According to Innovation News Network, the Horizon Europe project AIRSHIP is developing autonomous electric wing-in-ground vehicles for cargo transport with some ambitious specs. The project launched in January 2023 with €5.1 million in funding and runs for four years, coordinated by Universidad Politécnica de Madrid. The target vehicle will carry 7 tons of cargo up to 1,000km while flying just meters above water surfaces, with a 5-meter wingspan demonstrator scheduled for real sea testing in autumn 2026. The craft is designed to handle waves up to 3.3 meters high and falls under International Maritime Organization regulations rather than aviation rules since it operates exclusively in ground effect.
Why this time might be different
Ground-effect vehicles have been around since the 1930s – the Soviets built the massive Caspian Sea Monster that could carry 544 tons at 500km/h. Boeing had concepts, Singapore has the Airfish-8, and the US has REGENT’s Seaglider. But none really took off commercially. Here’s the thing: the physics are tricky. When you’re flying that close to the surface, small changes in altitude create big changes in lift and drag. Waves make everything unstable. Basically, it’s been a pilot’s nightmare.
What’s changed? Autonomous control systems. We’re talking about technology that can make micro-adjustments thousands of times per second – something human pilots simply can’t do. Combine that with electric propulsion and advanced simulation tools, and suddenly the equation looks very different. The AIRSHIP team thinks they’ve got the tech to finally make these vehicles practical.
The regulatory tightrope
This is where it gets really interesting. AIRSHIP vehicles are classified as ships, not aircraft, because they never leave ground effect. That means they answer to the International Maritime Organization instead of aviation authorities. But there’s a catch – current IMO guidelines from 2018 were written for piloted craft. Autonomous WIG vehicles? That’s uncharted territory.

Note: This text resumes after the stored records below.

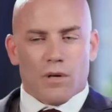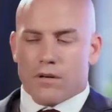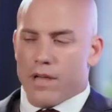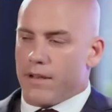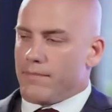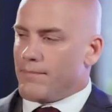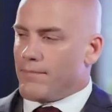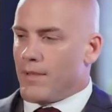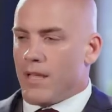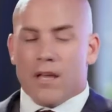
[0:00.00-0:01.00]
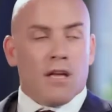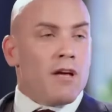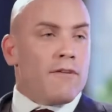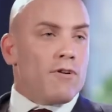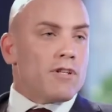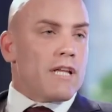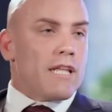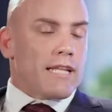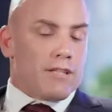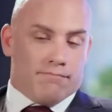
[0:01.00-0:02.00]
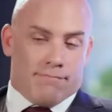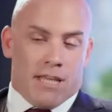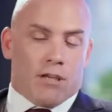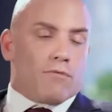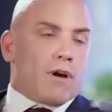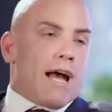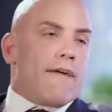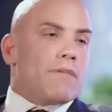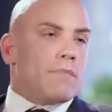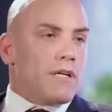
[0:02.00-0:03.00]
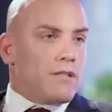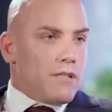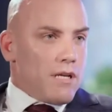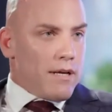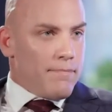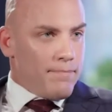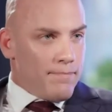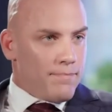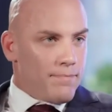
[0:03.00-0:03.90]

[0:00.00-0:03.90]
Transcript: Well, Kat, first I'd like to thank you for having me here today.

So the project is essentially becoming a regulatory pathfinder, blending existing WIG rules with emerging frameworks for Maritime Autonomous Surface Ships. It’s a classic case of technology outpacing regulation. Will certification authorities be ready by 2026 when the sea trials happen? That might be the biggest hurdle of all.
Where this makes sense
The economics look most promising for archipelagos, inland seas, and coastal routes where traditional shipping is too slow and aircraft are too expensive. Think the Canary Islands, Baltic Sea, or Mediterranean routes. Tampere University researchers have even built an open-access simulator to model different business cases.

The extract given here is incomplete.